▽

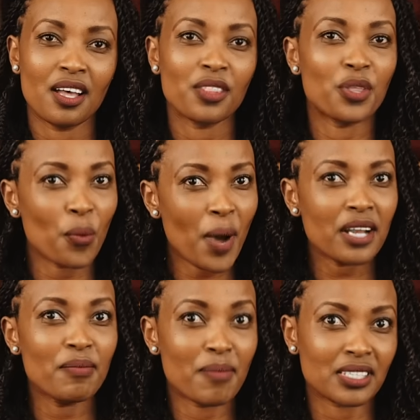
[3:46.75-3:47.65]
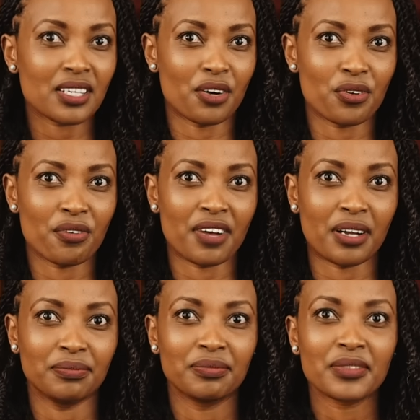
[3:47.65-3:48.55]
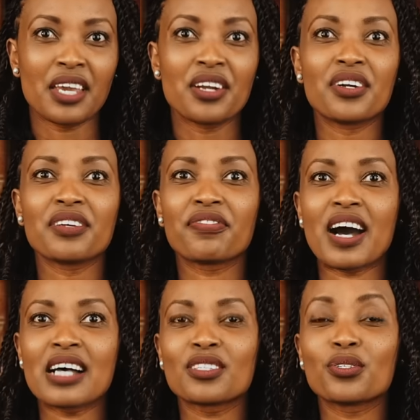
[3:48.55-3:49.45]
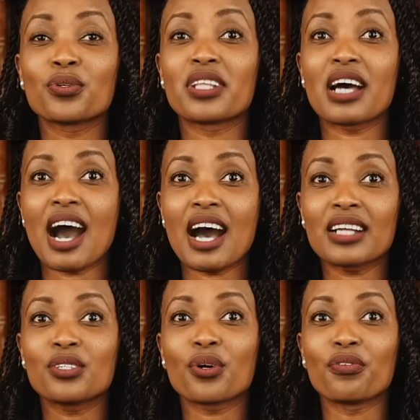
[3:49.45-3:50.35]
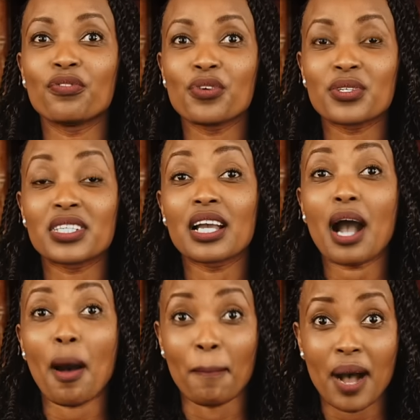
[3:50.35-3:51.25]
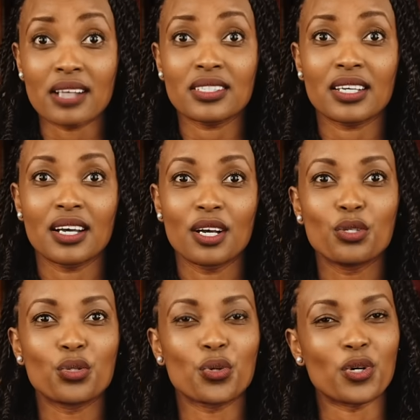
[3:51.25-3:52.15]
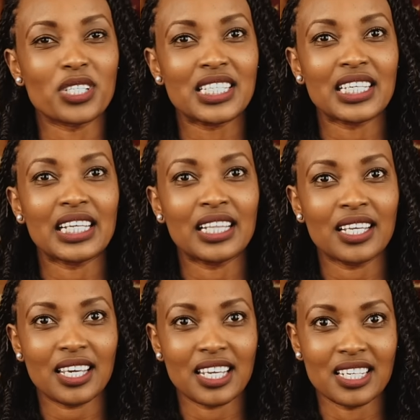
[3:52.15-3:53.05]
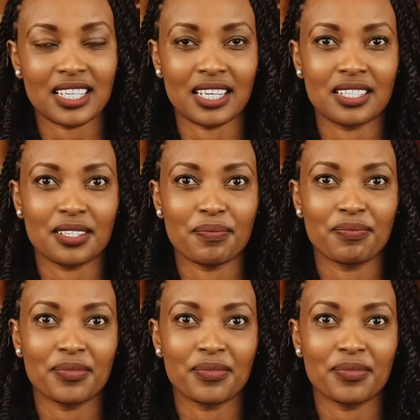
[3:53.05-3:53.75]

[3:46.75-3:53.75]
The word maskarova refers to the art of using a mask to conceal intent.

△

> Exercise instructions
The entries above are to be repeated exactly, except for any pictures.

> Task solution
[3:46.75-3:47.65]
[3:47.65-3:48.55]
[3:48.55-3:49.45]
[3:49.45-3:50.35]
[3:50.35-3:51.25]
[3:51.25-3:52.15]
[3:52.15-3:53.05]
[3:53.05-3:53.75]

[3:46.75-3:53.75]
The word maskarova refers to the art of using a mask to conceal intent.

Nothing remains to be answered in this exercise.